[Items listed in a dataset]

*****

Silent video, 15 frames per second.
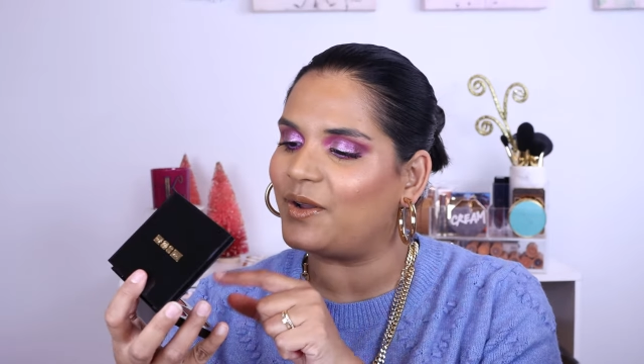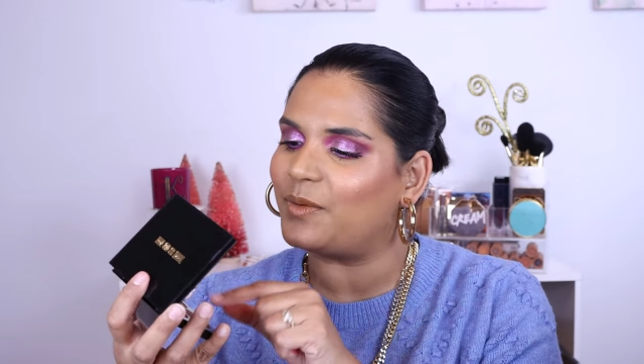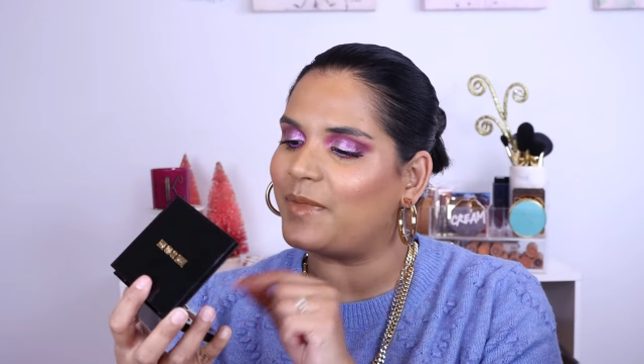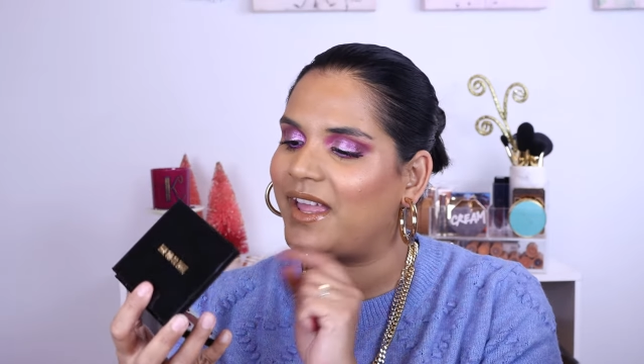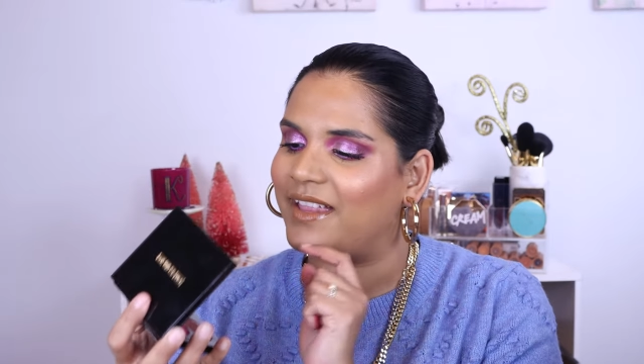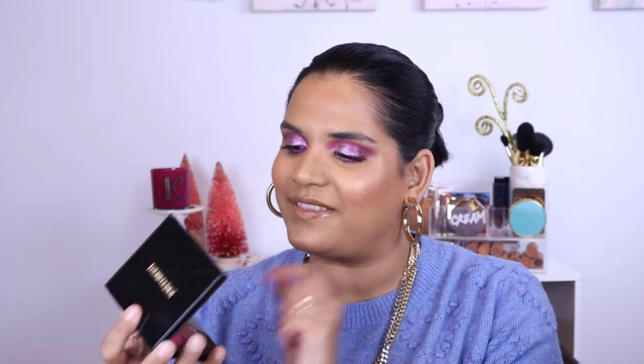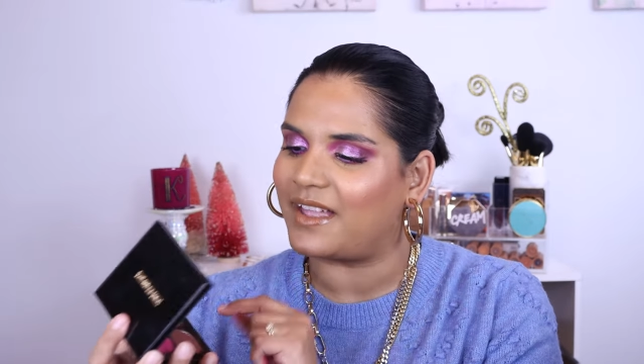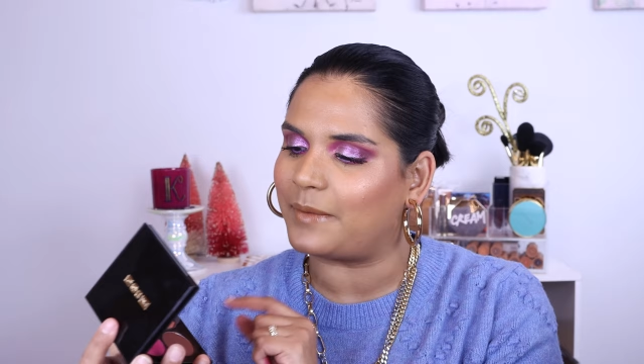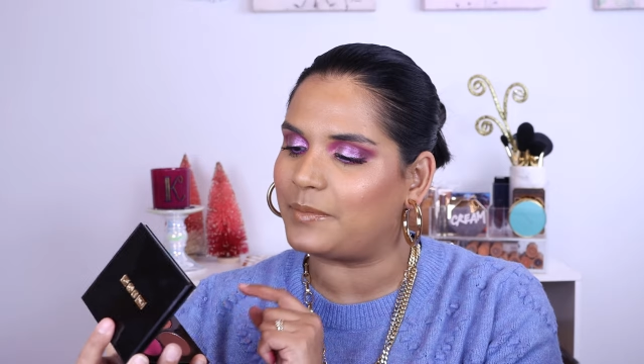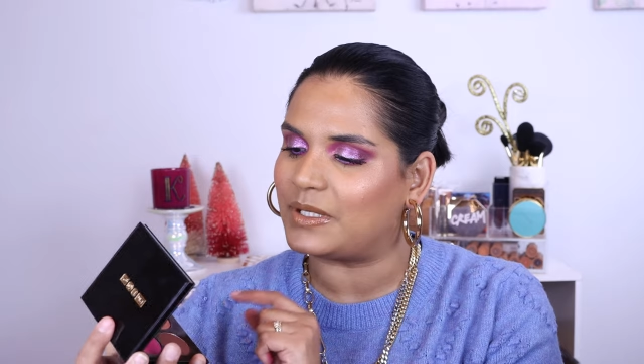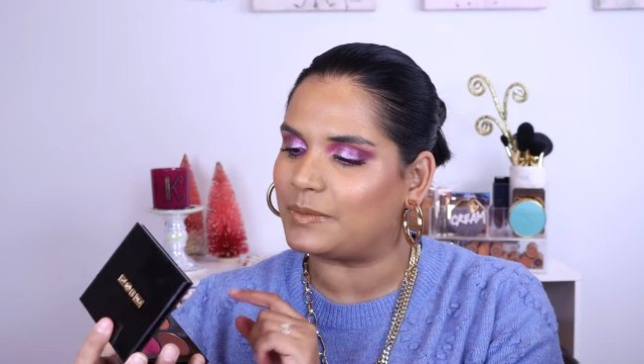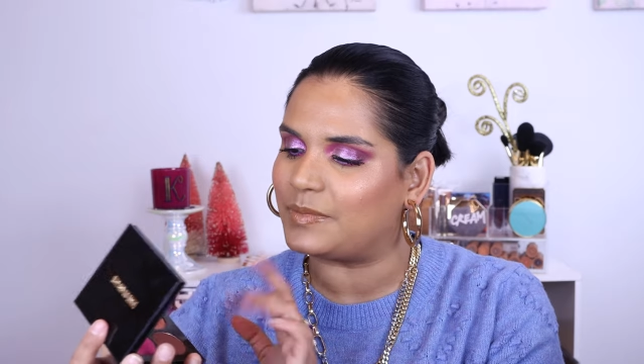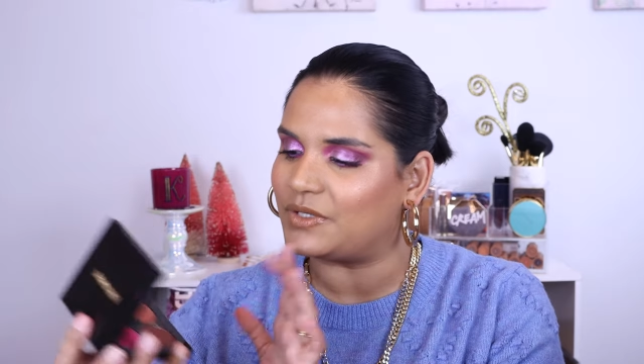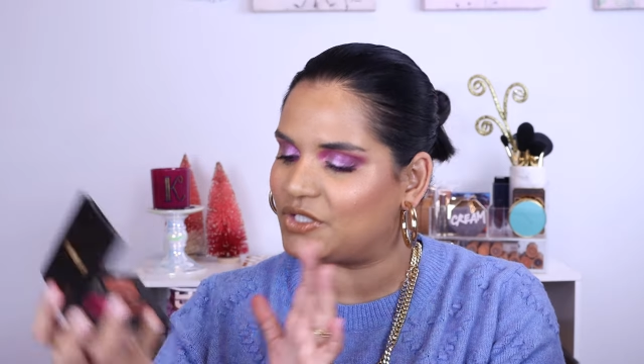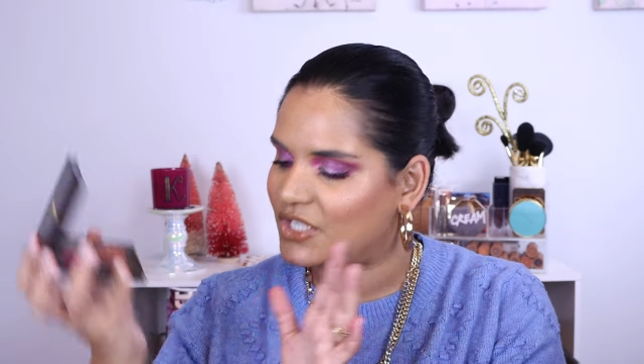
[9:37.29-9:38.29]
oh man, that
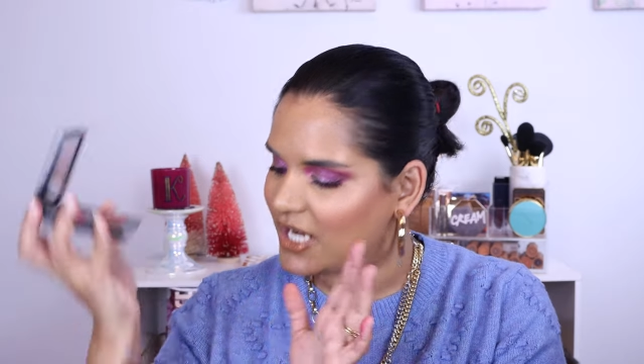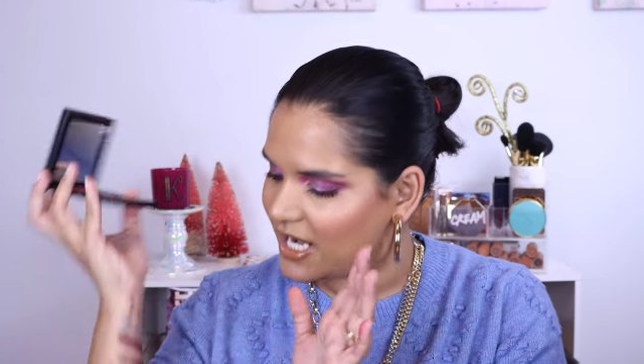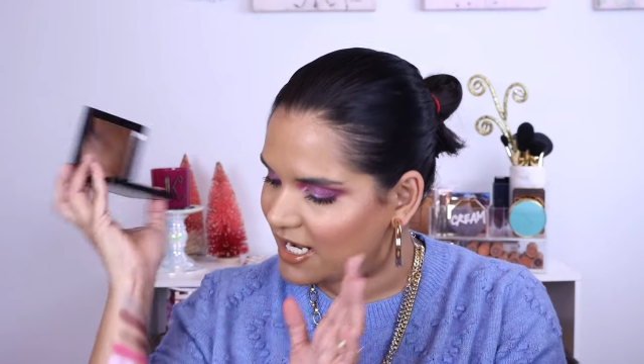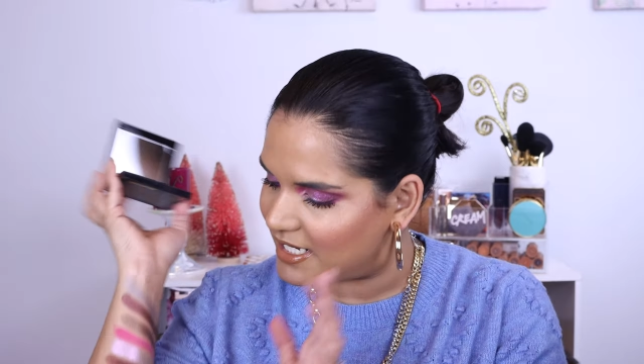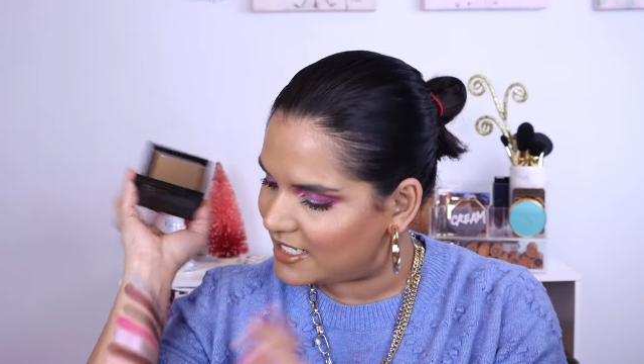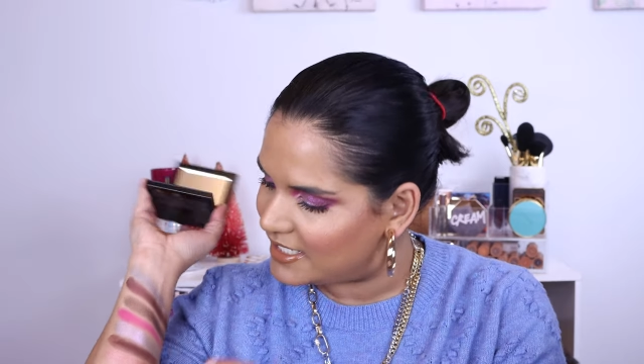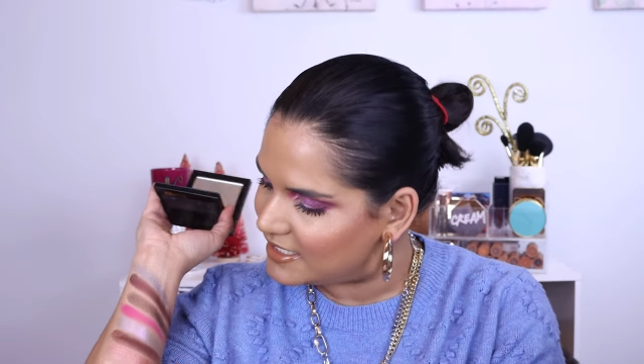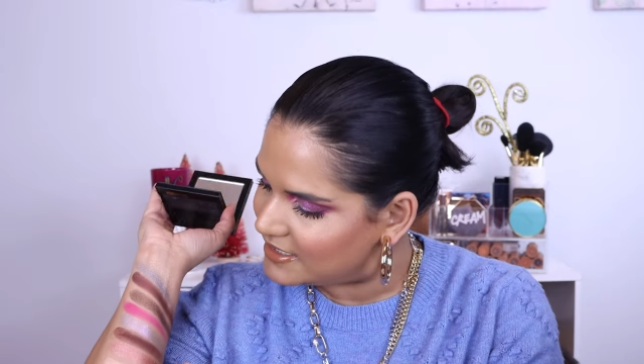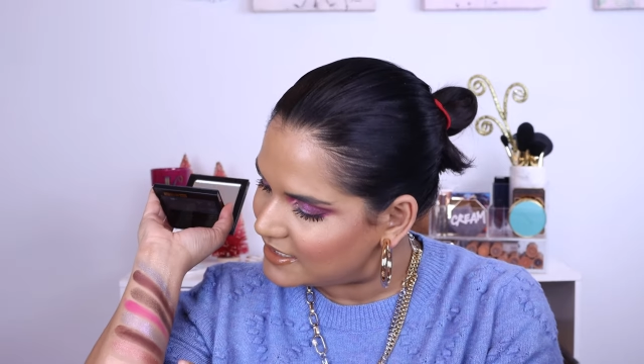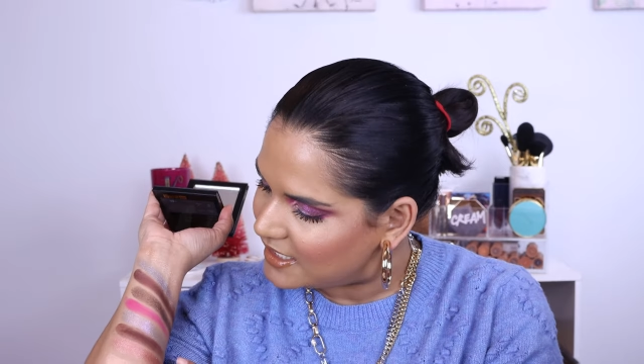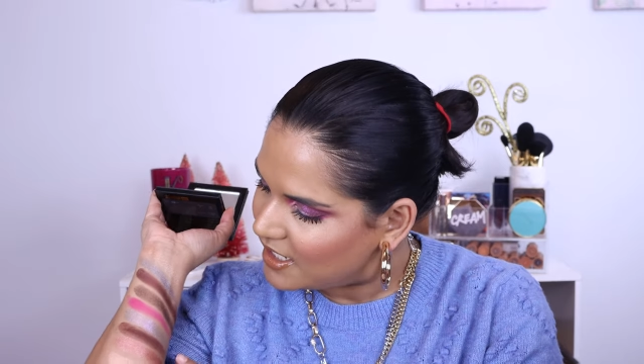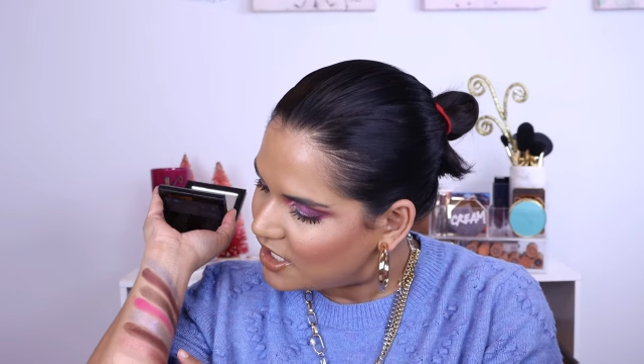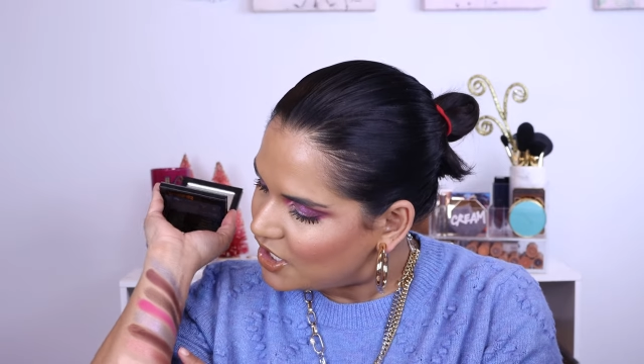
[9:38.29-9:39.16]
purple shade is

*****

(Requirement): For this exercise, transcribe the data exactly but without its pictures.

(Answer box):
Silent video, 15 frames per second.
[9:37.29-9:38.29]
oh man, that
[9:38.29-9:39.16]
purple shade is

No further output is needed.